8.2. Interpretation of Value Curves from the Viewpoint of Technical Systems

The interpretation of the value curves follows: the reasons are focused on the good and bad performances of different machines’ categories in terms of the studied competing factors. Otherwise, while the information presented in the bullet list above is oriented to the requirements, the discussion below is articulated in the perspective of families of harvesting machines.

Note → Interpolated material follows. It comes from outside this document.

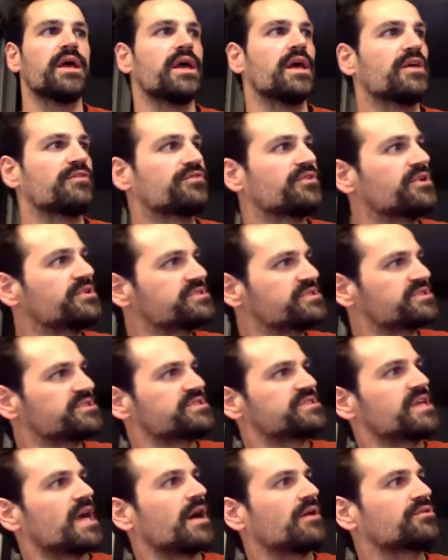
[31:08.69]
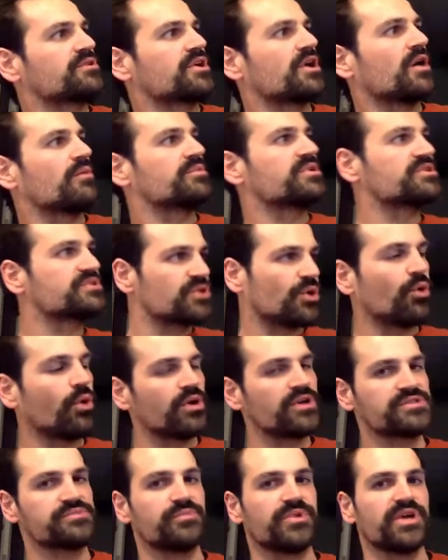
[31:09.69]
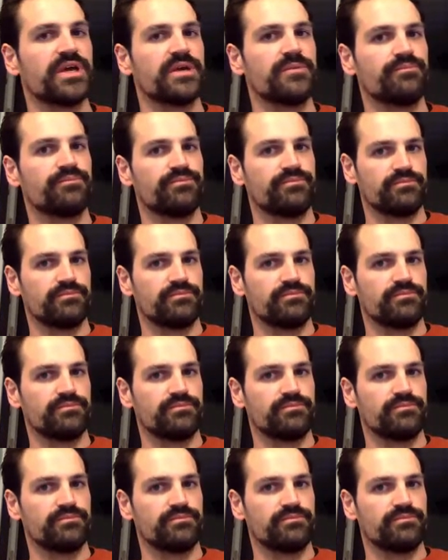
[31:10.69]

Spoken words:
If there's a sound coming towards me,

In Figure 6, it is possible to notice the high performances of the portable solutions (black and grey lines) in terms of cheapness (level 4/5), transportability (level 4/5), maneuverability (level 5), and their suitability for small and mountainous orchards (level 5). However, portable machines present the lowest capability of separating foreign materials from the shell fruits (level 1/2) and the lowest attitude of working with moisture (level 1/2). In addition, portable solutions are the least productive (level 1/2), comfortable for operators (level 1), and they provide the lower storing capacity (level 1/2). Within the portable solutions, the vacuum machines (V/P; grey line in Figure 6) present the best performances in terms of productivity (level 2 vs. 1) and capability of separating foreign materials (level 2 vs. 1), while the mechanical solutions are generally cheaper (level 5 vs. 4), more transportable (level 5 vs. 4), and less sensitive to the moisture (level 2 vs. 1) than the other vacuum machines. In addition, M/P machines (black line in Figure 6) are the most independent from external resources, e.g., fuel (level 5).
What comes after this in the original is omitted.